## What the task requires
Every record below should be repeated exactly. Omit the pictures.

== Records to process ==

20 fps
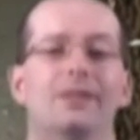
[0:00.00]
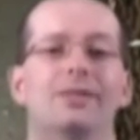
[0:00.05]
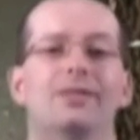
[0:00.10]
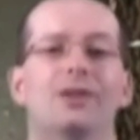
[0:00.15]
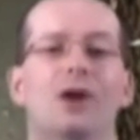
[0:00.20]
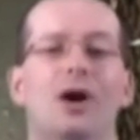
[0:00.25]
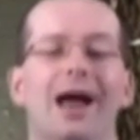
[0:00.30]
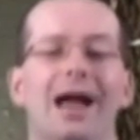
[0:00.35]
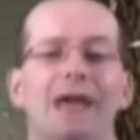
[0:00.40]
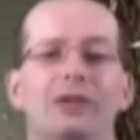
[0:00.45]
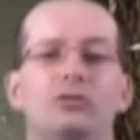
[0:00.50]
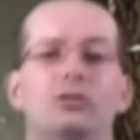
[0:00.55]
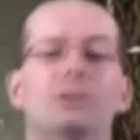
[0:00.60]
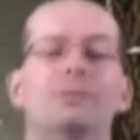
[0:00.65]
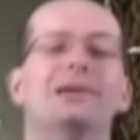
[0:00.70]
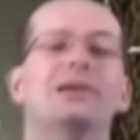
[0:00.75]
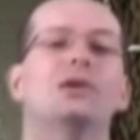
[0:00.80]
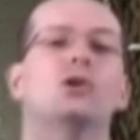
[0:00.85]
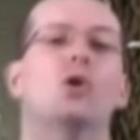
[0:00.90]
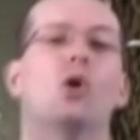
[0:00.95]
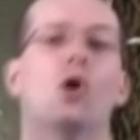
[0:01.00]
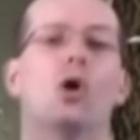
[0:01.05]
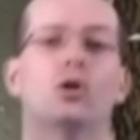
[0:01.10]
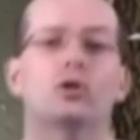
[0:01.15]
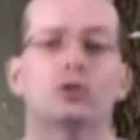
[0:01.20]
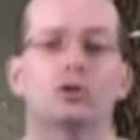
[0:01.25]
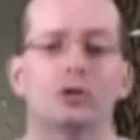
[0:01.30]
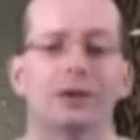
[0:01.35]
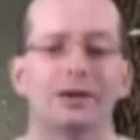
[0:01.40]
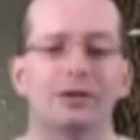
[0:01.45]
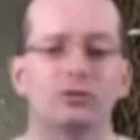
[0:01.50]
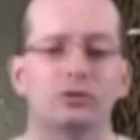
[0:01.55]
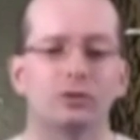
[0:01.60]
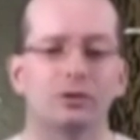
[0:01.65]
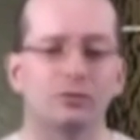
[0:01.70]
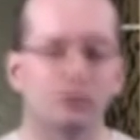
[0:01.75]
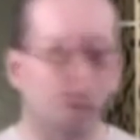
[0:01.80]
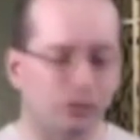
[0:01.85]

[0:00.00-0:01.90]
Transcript: There has to be an alternation of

===

## Answer for the task
20 fps
[0:00.00]
[0:00.05]
[0:00.10]
[0:00.15]
[0:00.20]
[0:00.25]
[0:00.30]
[0:00.35]
[0:00.40]
[0:00.45]
[0:00.50]
[0:00.55]
[0:00.60]
[0:00.65]
[0:00.70]
[0:00.75]
[0:00.80]
[0:00.85]
[0:00.90]
[0:00.95]
[0:01.00]
[0:01.05]
[0:01.10]
[0:01.15]
[0:01.20]
[0:01.25]
[0:01.30]
[0:01.35]
[0:01.40]
[0:01.45]
[0:01.50]
[0:01.55]
[0:01.60]
[0:01.65]
[0:01.70]
[0:01.75]
[0:01.80]
[0:01.85]

[0:00.00-0:01.90]
Transcript: There has to be an alternation of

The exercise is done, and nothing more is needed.